Give back every record word for word, but keep the pictures out.

Supplied material START

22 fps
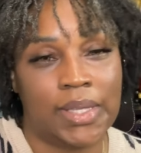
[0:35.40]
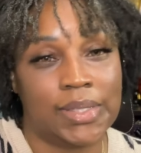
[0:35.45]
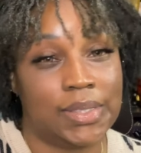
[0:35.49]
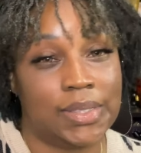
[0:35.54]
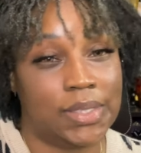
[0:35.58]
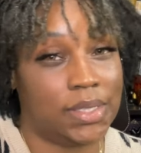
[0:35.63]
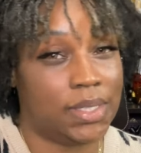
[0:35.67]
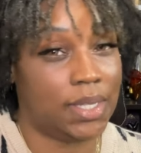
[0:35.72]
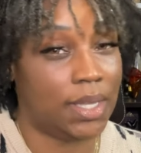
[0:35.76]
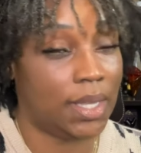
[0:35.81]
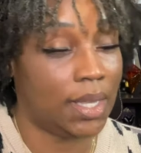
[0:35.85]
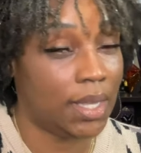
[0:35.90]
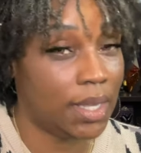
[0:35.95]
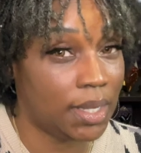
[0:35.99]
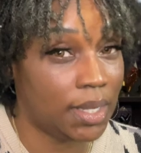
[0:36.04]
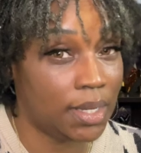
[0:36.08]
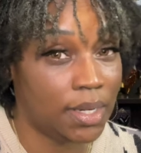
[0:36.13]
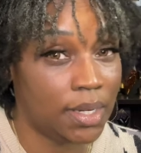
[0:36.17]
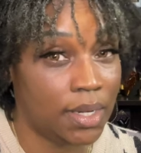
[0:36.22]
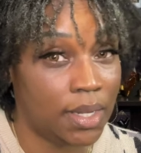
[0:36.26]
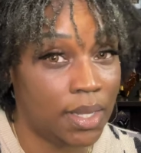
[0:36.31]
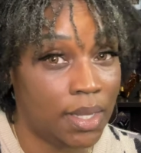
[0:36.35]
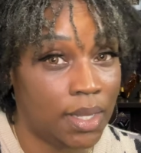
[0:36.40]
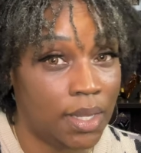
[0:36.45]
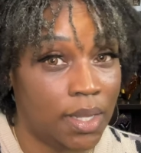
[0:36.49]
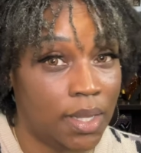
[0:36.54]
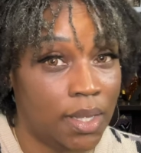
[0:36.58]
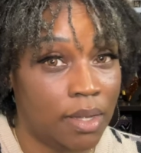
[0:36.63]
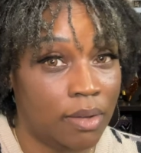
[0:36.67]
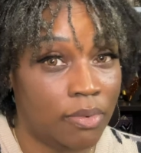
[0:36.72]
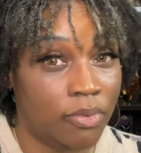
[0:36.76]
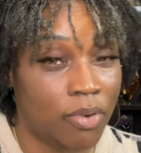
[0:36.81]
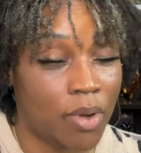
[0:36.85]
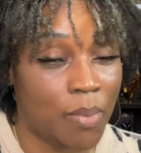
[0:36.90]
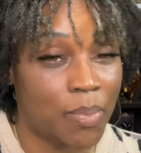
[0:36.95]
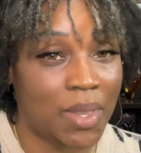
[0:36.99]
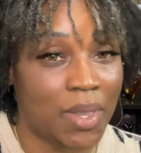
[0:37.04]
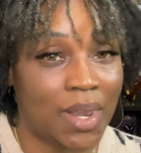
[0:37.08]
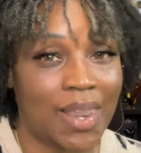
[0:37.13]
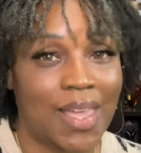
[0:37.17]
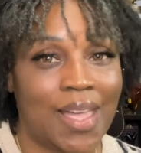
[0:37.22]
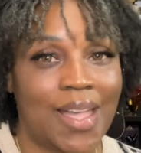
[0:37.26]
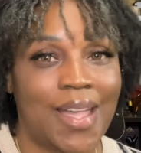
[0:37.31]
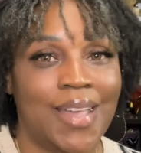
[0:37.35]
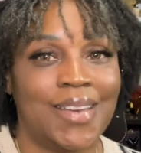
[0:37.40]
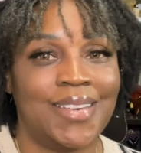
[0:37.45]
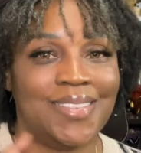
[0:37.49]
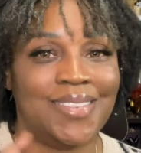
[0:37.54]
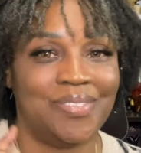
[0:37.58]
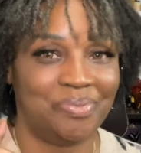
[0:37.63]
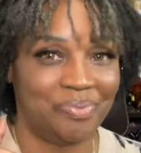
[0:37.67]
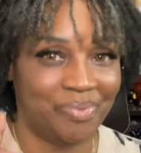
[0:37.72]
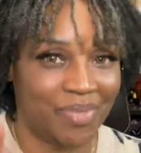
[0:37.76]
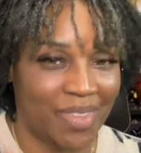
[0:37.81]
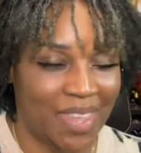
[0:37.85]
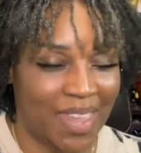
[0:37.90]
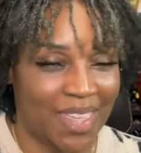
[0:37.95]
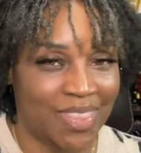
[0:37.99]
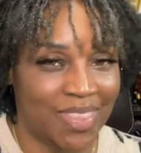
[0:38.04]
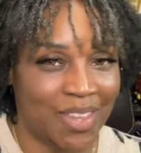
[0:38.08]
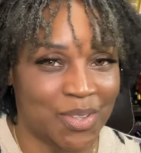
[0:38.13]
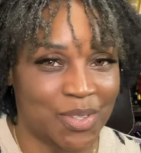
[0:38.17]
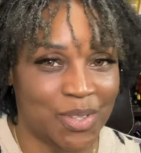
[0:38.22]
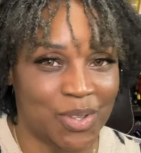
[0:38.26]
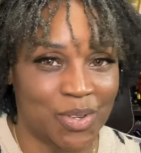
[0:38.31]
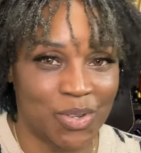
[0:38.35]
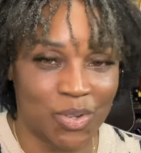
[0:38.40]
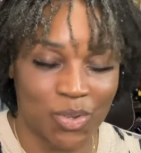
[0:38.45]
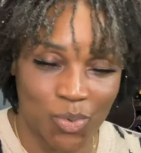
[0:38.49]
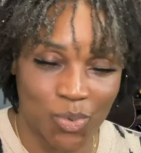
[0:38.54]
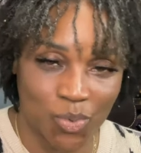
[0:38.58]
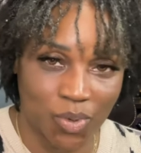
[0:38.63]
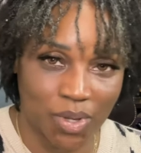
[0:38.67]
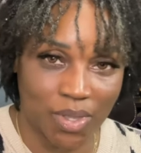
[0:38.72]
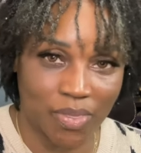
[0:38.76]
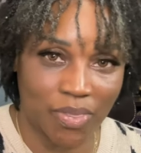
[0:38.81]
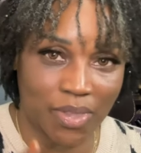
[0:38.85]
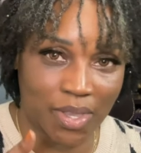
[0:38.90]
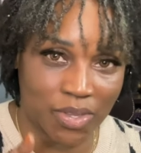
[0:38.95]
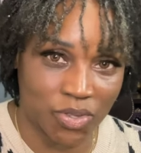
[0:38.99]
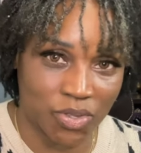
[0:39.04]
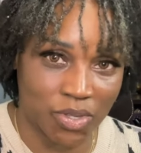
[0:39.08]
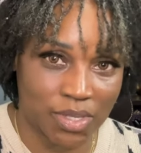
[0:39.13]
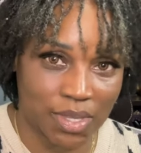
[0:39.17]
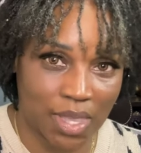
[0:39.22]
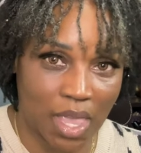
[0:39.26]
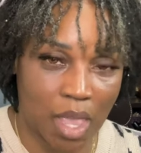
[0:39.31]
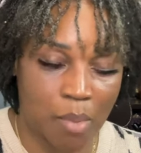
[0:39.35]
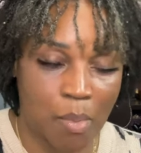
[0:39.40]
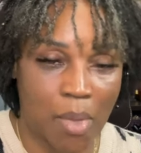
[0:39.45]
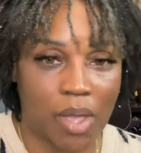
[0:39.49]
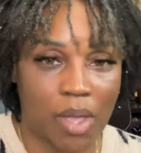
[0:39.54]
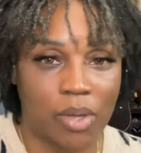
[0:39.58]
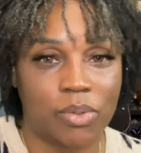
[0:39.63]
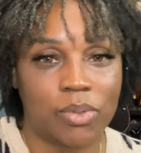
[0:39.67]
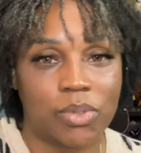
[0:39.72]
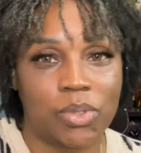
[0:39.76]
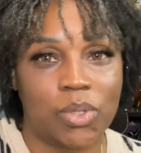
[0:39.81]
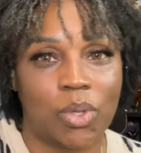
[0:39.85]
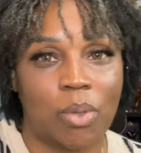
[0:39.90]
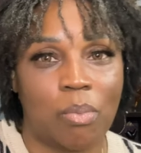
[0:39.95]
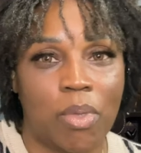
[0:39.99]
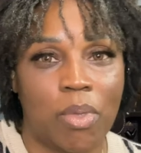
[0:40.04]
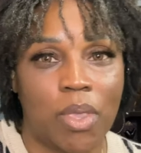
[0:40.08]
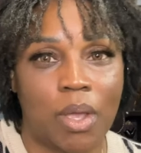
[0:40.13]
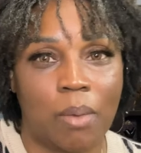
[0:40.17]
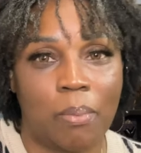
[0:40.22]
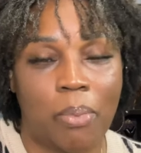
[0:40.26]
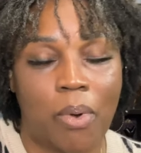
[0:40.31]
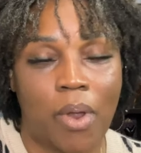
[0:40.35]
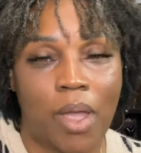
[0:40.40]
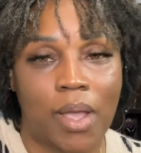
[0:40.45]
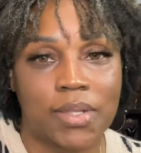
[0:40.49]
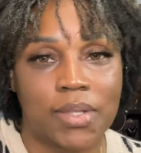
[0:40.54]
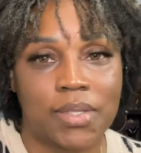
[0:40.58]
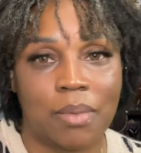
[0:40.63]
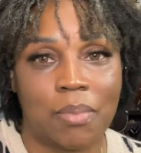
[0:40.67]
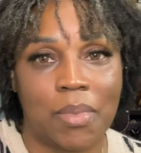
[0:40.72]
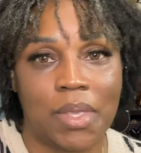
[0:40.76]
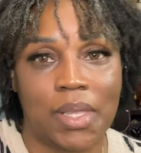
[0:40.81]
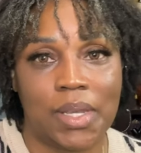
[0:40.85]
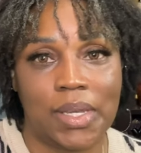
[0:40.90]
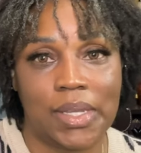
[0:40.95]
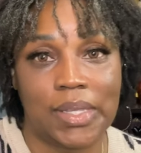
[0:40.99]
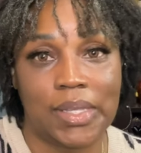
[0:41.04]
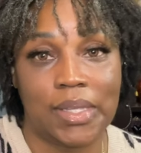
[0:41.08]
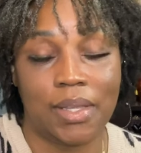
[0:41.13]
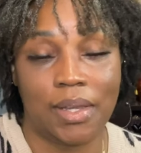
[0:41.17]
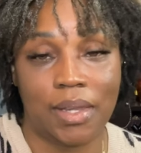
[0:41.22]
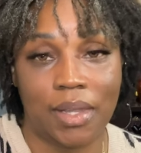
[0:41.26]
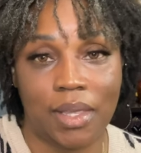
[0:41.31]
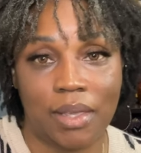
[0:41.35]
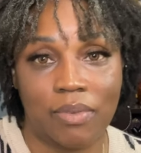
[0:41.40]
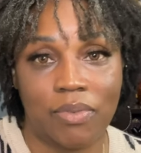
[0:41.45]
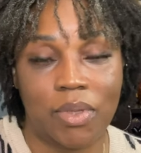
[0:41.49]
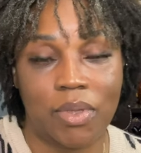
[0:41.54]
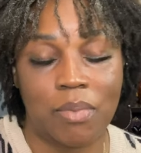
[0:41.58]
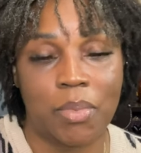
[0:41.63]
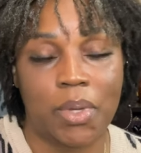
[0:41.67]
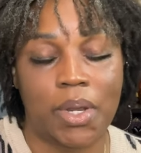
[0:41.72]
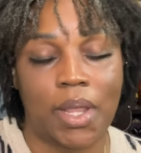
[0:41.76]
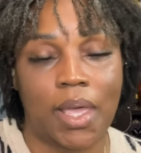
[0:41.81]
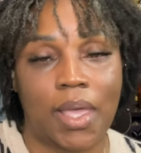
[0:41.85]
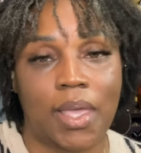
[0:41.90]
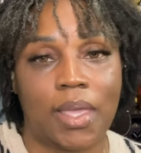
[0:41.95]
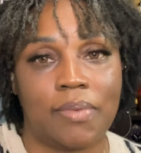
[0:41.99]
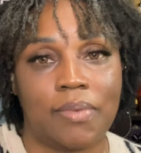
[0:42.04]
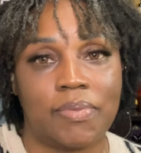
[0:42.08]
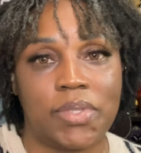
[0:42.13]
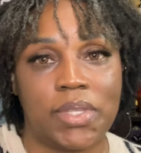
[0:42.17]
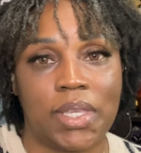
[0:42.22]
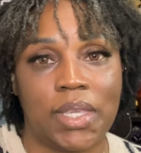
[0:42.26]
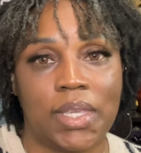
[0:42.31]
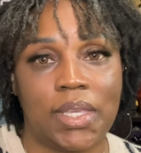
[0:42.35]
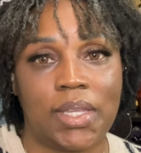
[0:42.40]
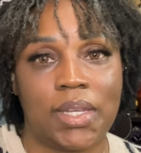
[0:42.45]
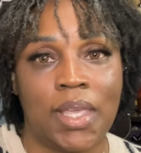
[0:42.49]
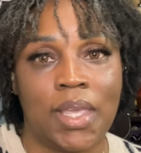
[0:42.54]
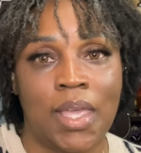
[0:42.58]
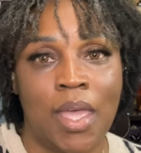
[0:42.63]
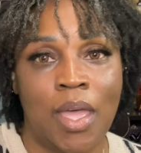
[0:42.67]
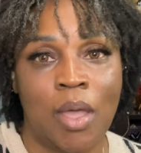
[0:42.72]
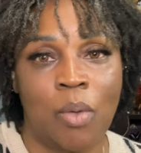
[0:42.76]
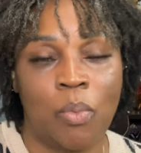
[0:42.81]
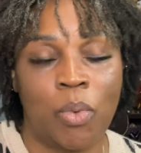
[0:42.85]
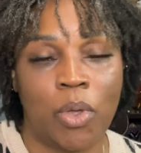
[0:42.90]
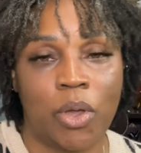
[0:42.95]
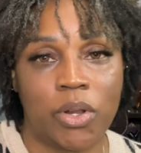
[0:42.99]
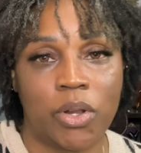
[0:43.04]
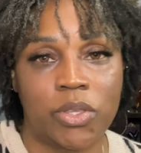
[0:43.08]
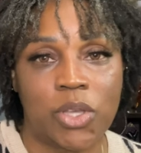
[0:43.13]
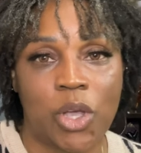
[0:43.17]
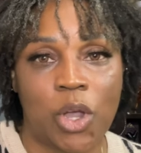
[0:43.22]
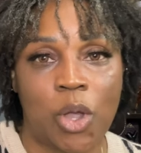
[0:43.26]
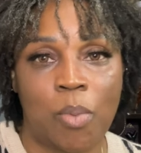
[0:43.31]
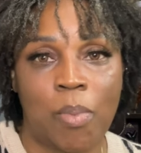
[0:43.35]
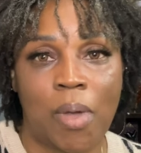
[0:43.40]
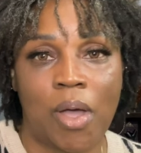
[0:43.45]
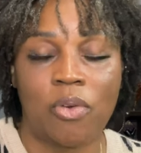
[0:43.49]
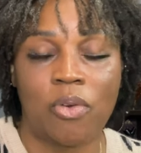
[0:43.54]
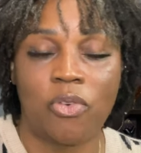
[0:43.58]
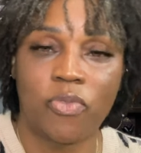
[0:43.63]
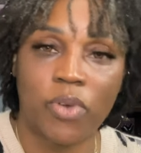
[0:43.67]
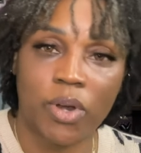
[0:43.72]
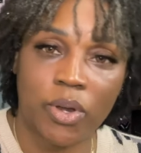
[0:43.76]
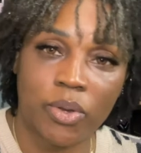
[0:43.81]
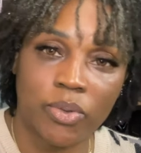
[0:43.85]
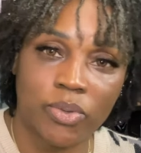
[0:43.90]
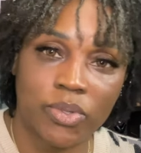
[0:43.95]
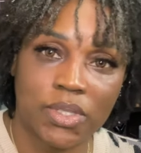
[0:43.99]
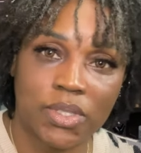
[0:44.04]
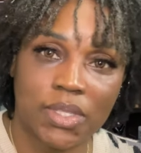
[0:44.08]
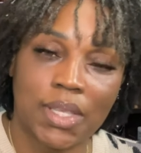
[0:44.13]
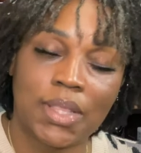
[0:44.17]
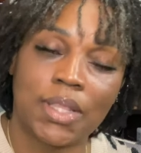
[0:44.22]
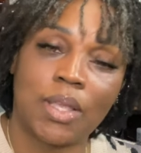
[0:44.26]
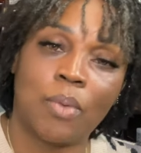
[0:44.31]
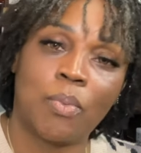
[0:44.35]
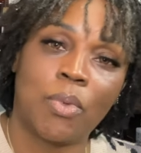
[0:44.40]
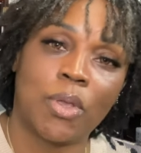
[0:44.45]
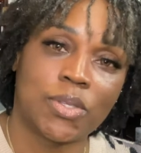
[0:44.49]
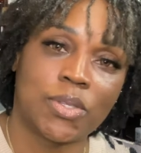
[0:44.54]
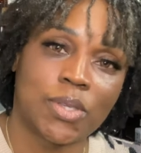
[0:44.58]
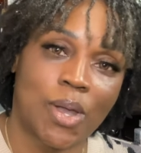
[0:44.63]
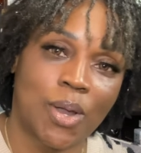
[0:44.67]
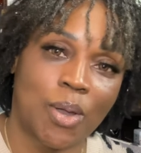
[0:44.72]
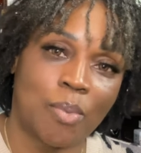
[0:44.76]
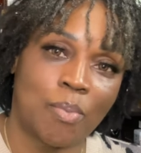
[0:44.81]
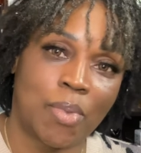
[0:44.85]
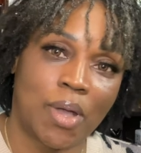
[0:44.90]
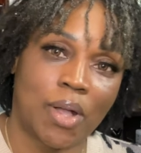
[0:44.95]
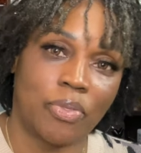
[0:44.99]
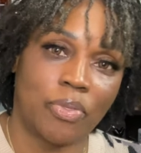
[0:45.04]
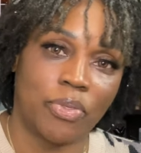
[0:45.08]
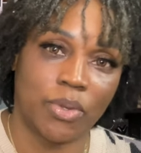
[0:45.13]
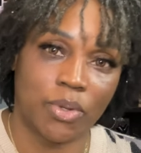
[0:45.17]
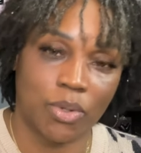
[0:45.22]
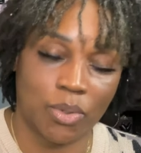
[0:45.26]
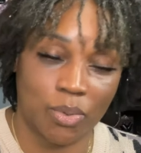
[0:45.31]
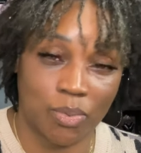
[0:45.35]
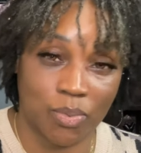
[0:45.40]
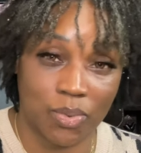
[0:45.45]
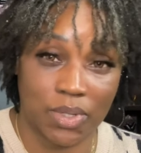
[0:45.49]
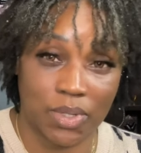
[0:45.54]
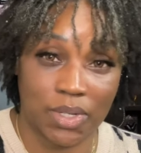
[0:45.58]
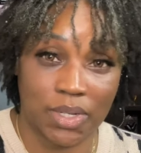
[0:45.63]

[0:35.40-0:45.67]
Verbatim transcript: 10 from the line, and there's a new one that just came out, so it'll be approximately 11, but I have 10 we're going to talk about first, and then we'll talk about the new one.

Supplied material END

● **Final answer**:
22 fps
[0:35.40]
[0:35.45]
[0:35.49]
[0:35.54]
[0:35.58]
[0:35.63]
[0:35.67]
[0:35.72]
[0:35.76]
[0:35.81]
[0:35.85]
[0:35.90]
[0:35.95]
[0:35.99]
[0:36.04]
[0:36.08]
[0:36.13]
[0:36.17]
[0:36.22]
[0:36.26]
[0:36.31]
[0:36.35]
[0:36.40]
[0:36.45]
[0:36.49]
[0:36.54]
[0:36.58]
[0:36.63]
[0:36.67]
[0:36.72]
[0:36.76]
[0:36.81]
[0:36.85]
[0:36.90]
[0:36.95]
[0:36.99]
[0:37.04]
[0:37.08]
[0:37.13]
[0:37.17]
[0:37.22]
[0:37.26]
[0:37.31]
[0:37.35]
[0:37.40]
[0:37.45]
[0:37.49]
[0:37.54]
[0:37.58]
[0:37.63]
[0:37.67]
[0:37.72]
[0:37.76]
[0:37.81]
[0:37.85]
[0:37.90]
[0:37.95]
[0:37.99]
[0:38.04]
[0:38.08]
[0:38.13]
[0:38.17]
[0:38.22]
[0:38.26]
[0:38.31]
[0:38.35]
[0:38.40]
[0:38.45]
[0:38.49]
[0:38.54]
[0:38.58]
[0:38.63]
[0:38.67]
[0:38.72]
[0:38.76]
[0:38.81]
[0:38.85]
[0:38.90]
[0:38.95]
[0:38.99]
[0:39.04]
[0:39.08]
[0:39.13]
[0:39.17]
[0:39.22]
[0:39.26]
[0:39.31]
[0:39.35]
[0:39.40]
[0:39.45]
[0:39.49]
[0:39.54]
[0:39.58]
[0:39.63]
[0:39.67]
[0:39.72]
[0:39.76]
[0:39.81]
[0:39.85]
[0:39.90]
[0:39.95]
[0:39.99]
[0:40.04]
[0:40.08]
[0:40.13]
[0:40.17]
[0:40.22]
[0:40.26]
[0:40.31]
[0:40.35]
[0:40.40]
[0:40.45]
[0:40.49]
[0:40.54]
[0:40.58]
[0:40.63]
[0:40.67]
[0:40.72]
[0:40.76]
[0:40.81]
[0:40.85]
[0:40.90]
[0:40.95]
[0:40.99]
[0:41.04]
[0:41.08]
[0:41.13]
[0:41.17]
[0:41.22]
[0:41.26]
[0:41.31]
[0:41.35]
[0:41.40]
[0:41.45]
[0:41.49]
[0:41.54]
[0:41.58]
[0:41.63]
[0:41.67]
[0:41.72]
[0:41.76]
[0:41.81]
[0:41.85]
[0:41.90]
[0:41.95]
[0:41.99]
[0:42.04]
[0:42.08]
[0:42.13]
[0:42.17]
[0:42.22]
[0:42.26]
[0:42.31]
[0:42.35]
[0:42.40]
[0:42.45]
[0:42.49]
[0:42.54]
[0:42.58]
[0:42.63]
[0:42.67]
[0:42.72]
[0:42.76]
[0:42.81]
[0:42.85]
[0:42.90]
[0:42.95]
[0:42.99]
[0:43.04]
[0:43.08]
[0:43.13]
[0:43.17]
[0:43.22]
[0:43.26]
[0:43.31]
[0:43.35]
[0:43.40]
[0:43.45]
[0:43.49]
[0:43.54]
[0:43.58]
[0:43.63]
[0:43.67]
[0:43.72]
[0:43.76]
[0:43.81]
[0:43.85]
[0:43.90]
[0:43.95]
[0:43.99]
[0:44.04]
[0:44.08]
[0:44.13]
[0:44.17]
[0:44.22]
[0:44.26]
[0:44.31]
[0:44.35]
[0:44.40]
[0:44.45]
[0:44.49]
[0:44.54]
[0:44.58]
[0:44.63]
[0:44.67]
[0:44.72]
[0:44.76]
[0:44.81]
[0:44.85]
[0:44.90]
[0:44.95]
[0:44.99]
[0:45.04]
[0:45.08]
[0:45.13]
[0:45.17]
[0:45.22]
[0:45.26]
[0:45.31]
[0:45.35]
[0:45.40]
[0:45.45]
[0:45.49]
[0:45.54]
[0:45.58]
[0:45.63]

[0:35.40-0:45.67]
Verbatim transcript: 10 from the line, and there's a new one that just came out, so it'll be approximately 11, but I have 10 we're going to talk about first, and then we'll talk about the new one.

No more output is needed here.